To those who travelled with me through my year here, both at the paper and in Henderson Hall, I can never tell you how much I appreciated sharing the road. My appreciation is not sentimental; I’d most likely be in a ditch somewhere had I not found my way to Tech.
I’ve read the novels of Faulkner, the theory Bloom, Elbow, Marx, and what feels like millions of words crafted painstakingly by young men and women bright-eyed, eager, glowing with talent and determination despite enormous reluctance or timidity, and I’ve learned more than I thought a mind could ever hold.
I’ve written until I find myself typing in air at idle moments and learned that I write poorly when sad or angry, and, when I can remember that Tech and the people here are my first true love, I write well.
My last and deepest thanks go out to anyone who has read my columns once or often.
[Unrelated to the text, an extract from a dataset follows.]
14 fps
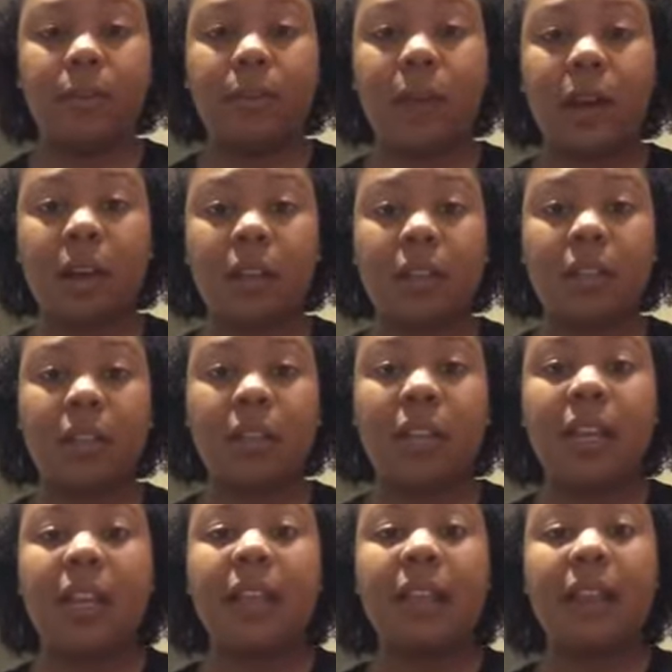products
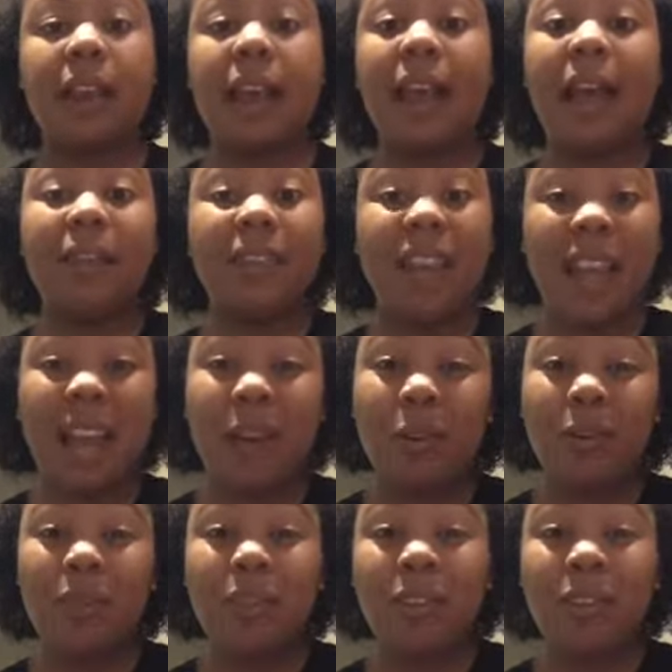that I have now,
Remember that anyone who tells you what to do or think is suspect, and you, as a University student, have proved your own, ultimate authority on any decision that lies ahead. Nothing great in this world is impossible, and those who tell you peace can’t happen say so only because they don’t want it bad enough. The real enemy is anyone who urges you to fight.
In The Sound and the Fury, Mr. Compson warns his frightened son, before the young man embarks on his journey to the university, that “no battle is ever won…They are not even fought. The field only reveals to man his own folly and despair, and victory is an illusion of philosophers and fools.”
Instead of worrying over political correctness, we need to erase all reference to violence from our collective dialects. History should be forgotten so that all the blood spilt may be flushed away forever. As soon as everyone agrees to stand together, together we shall stand.
If you ever agreed with me or found any comfort or validation in my words, grant me a favor: make a new friend every day for the remainder of this semester. You may never have such an opportunity in front of you again.
If you disagreed or found me insulting or ignorant, then make two friends every day, and then, hopefully, we can call it even.
Value this paper. Some say journalism is a dying art. The people who write here have the courage not only to disagree, but to prove those people wrong.